Like this, according to the Hash codes of the dimension data of this pending dimension, exactly from multiple data processing unit, the data processing unit that will process this pending data record can be selected.

Further, processed by the dimension data of the data processing unit selected to this pending dimension of described pending data record, specifically comprise:

The data processing unit selected determines the Hash codes of the unique identification data of described pending data record;

According to the rear predetermined number position of the Hash codes of described unique identification data, from multiple data centralizations of preserving data accepted record, determine the data set corresponding with the rear predetermined number position of the Hash codes of described unique identification data, as data set to be checked, the rear predetermined number position of the Hash codes of the unique identification data of the data record that each data centralization of described multiple data centralization is preserved is identical, and different pieces of information concentrates the rear predetermined number position of the Hash codes of the unique identification data of the data record of preservation different;

When the data centralization described to be checked determined does not exist described pending data record, the dimension data of this pending dimension of described pending data record is processed.
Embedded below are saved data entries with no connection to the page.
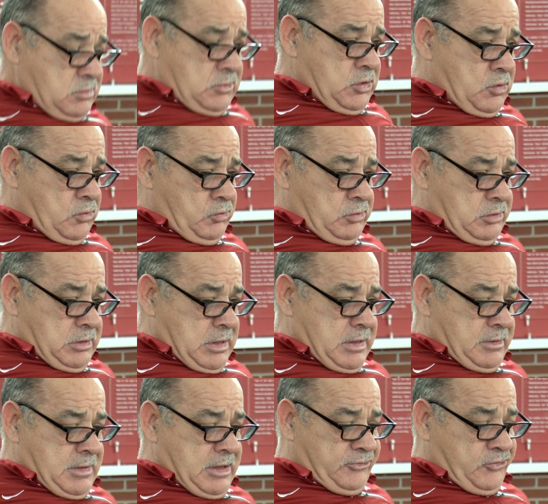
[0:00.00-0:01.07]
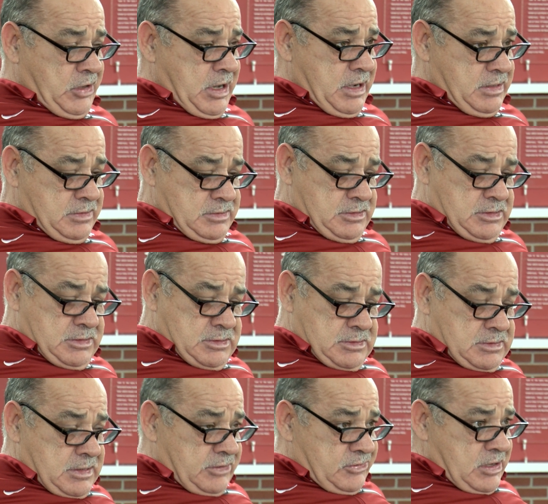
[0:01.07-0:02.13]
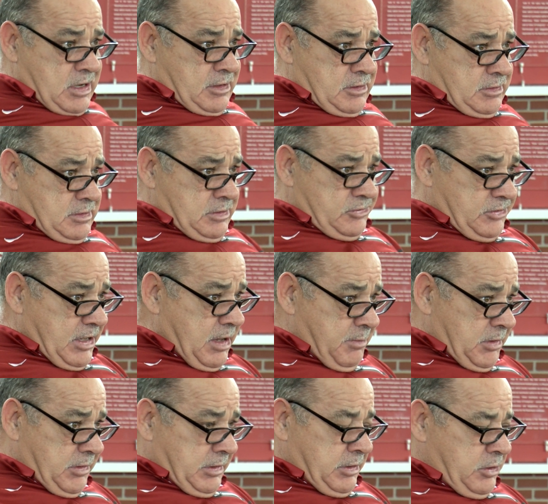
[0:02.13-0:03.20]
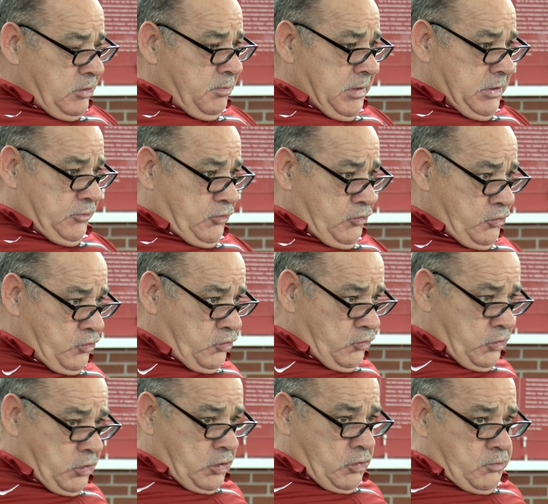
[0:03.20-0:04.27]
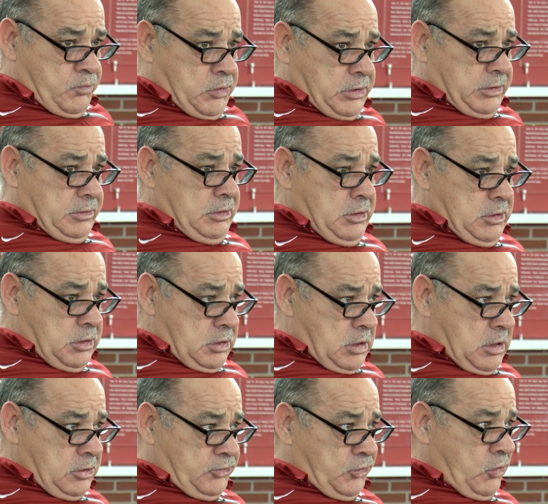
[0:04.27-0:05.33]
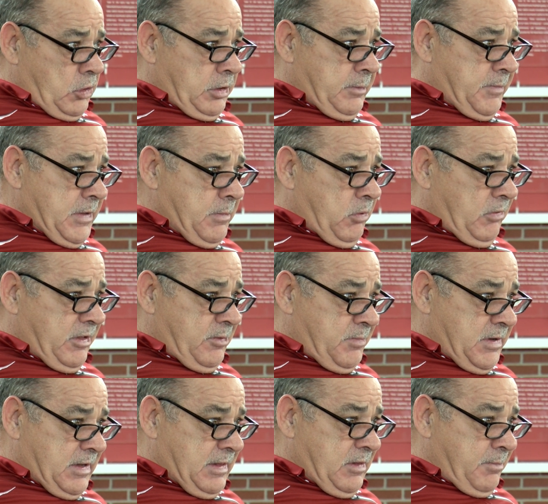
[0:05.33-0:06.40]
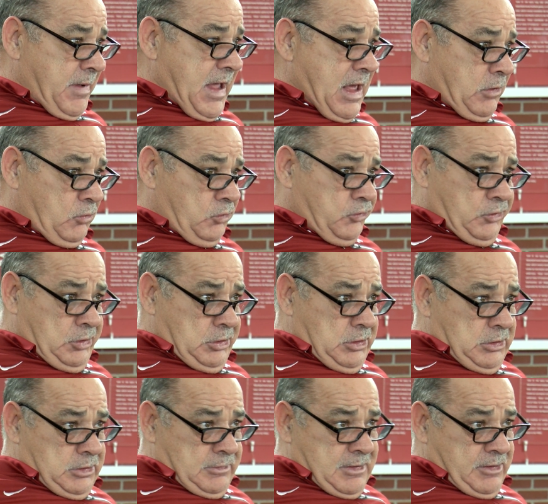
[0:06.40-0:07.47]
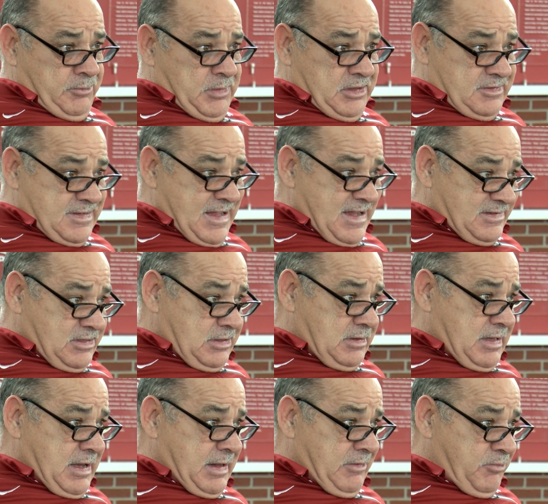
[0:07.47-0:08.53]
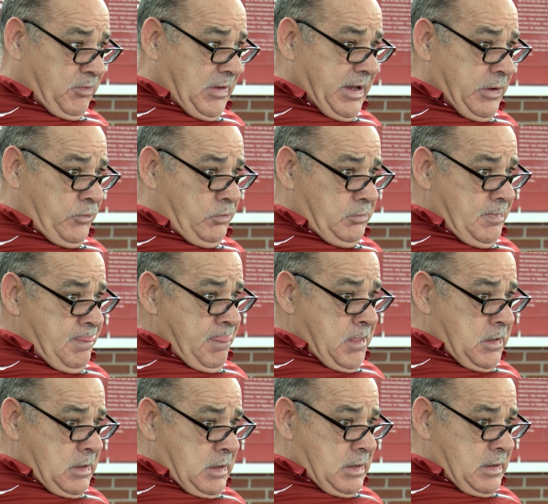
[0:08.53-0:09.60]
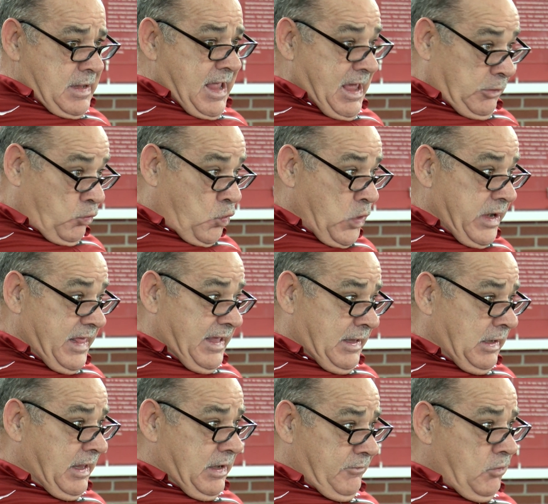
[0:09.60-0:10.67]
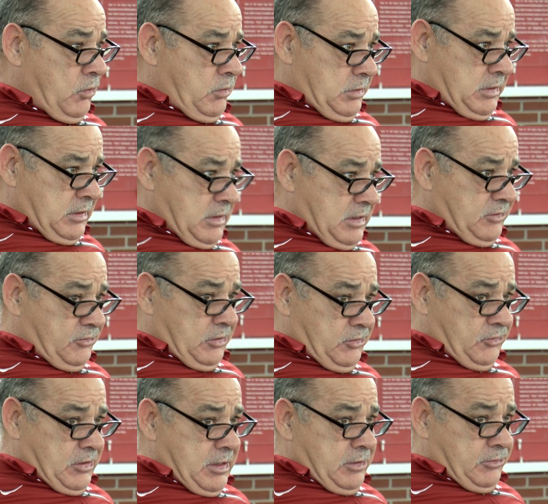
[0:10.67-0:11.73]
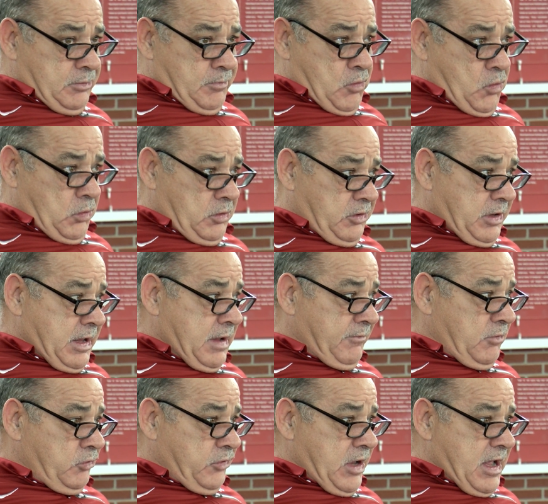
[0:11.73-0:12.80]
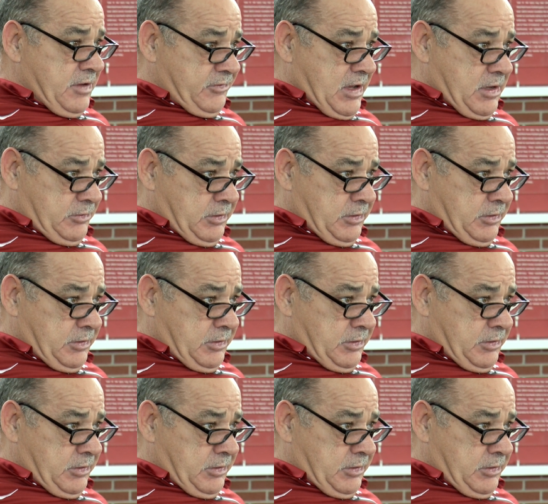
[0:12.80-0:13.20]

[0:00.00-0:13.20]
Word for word: You don't. That, that's not a that's not a, a, statement that could be true, you know, but uh, certainly people that have been in the battles that have been tested, that have played uh, at a winning level in the SEC, it's important to have those guys out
Like this, when processing this dimension data of pending data record, first duplicate removal process is carried out according to the multiple data sets preserving data accepted record, no longer need during its duplicate removal process to inquire about from all data accepted records, only need to inquire about from one of multiple data set, decrease the calculated amount of duplicate removal process, thus further increase the efficiency of carrying out data processing.

Further, above-mentioned data processing method, also comprises:

According to the timestamp of the data record that described multiple data centralization is preserved, meet to described multiple data centralization the data record presetting the condition that abandons and carry out discard processing, the timestamp of data record is the temporal information that this data record is saved to data set.

Like this, the storage space of data set can be saved, and the data volume of the data record that data centralization stores can be reduced, to reduce query time in duplicate removal processing procedure, improve search efficiency.

Further, above-mentioned data processing method, also comprises:

For this pending dimension, the result obtained after processing the dimension data of this pending dimension of the data record received separately respectively described multiple data processing unit, carries out comprehensive accumulation process.

The embodiment of the present application also provides a kind of data processing equipment, comprising:

Acquiring unit, for obtaining the dimension data of at least one pending dimension of pending data record;

Selection unit, for for each pending dimension, according to the dimension data of this pending dimension, from multiple data processing units corresponding with this pending dimension preset, select the data processing unit that will process described pending data record;

Dispatching Unit, for being distributed to the data processing unit of selection by described pending data record;

Data processing unit, the dimension data for this pending dimension to the described pending data record be distributed to processes.

In the above-mentioned data processing equipment that the embodiment of the present application provides, different dimensions for data record has preset corresponding data processing unit, thus make the dimension data for different dimensions, can by data processing unit parallel processing corresponding to each dimension, and, the multiple data processing units corresponding for each dimension set, so for the dimension data parallel processing of this dimension of multiple pending data record, thus can improve the efficiency of carrying out data processing.

Further, selection unit, specifically for determining the Hash codes of the dimension data of this pending dimension; And use the quantity remainder of the Hash codes of this dimension data pair multiple data processing units corresponding with this pending dimension, obtain remainder values; And from described multiple data processing unit, selection unit ID is the data processing unit of described remainder values, as the data processing unit that will process described pending data record.

Further, data processing unit, specifically for determining the Hash codes of the unique identification data of described pending data record; And the rear predetermined number position of Hash codes according to described unique identification data, from multiple data centralizations of preserving data accepted record, determine the data set corresponding with the rear predetermined number position of the Hash codes of described unique identification data, as data set to be checked, the rear predetermined number position of the Hash codes of the unique identification data of the data record that each data centralization of described multiple data centralization is preserved is identical, and different pieces of information concentrates the rear predetermined number position of the Hash codes of the unique identification data of the data record of preservation different; And when the data centralization described to be checked determined does not exist described pending data record, the dimension data of this pending dimension of described pending data record is processed.

Further, above-mentioned data processing equipment, also comprises:

Discarding unit, for the timestamp of the data record according to described multiple data centralization preservation, meet to described multiple data centralization the data record presetting the condition that abandons and carry out discard processing, the timestamp of data record is the temporal information that this data record is saved to data set.

Further, above-mentioned data processing equipment, also comprises:

Comprehensive summing elements, for for this pending dimension, the result obtained after processing the dimension data of this pending dimension of the data record received separately respectively described multiple data processing unit, carries out comprehensive accumulation process.

The further feature of the application and advantage will be set forth in the following description, and, partly become apparent from instructions, or understand by implementing the application.The object of the application and other advantages realize by structure specifically noted in write instructions, claims and accompanying drawing and obtain.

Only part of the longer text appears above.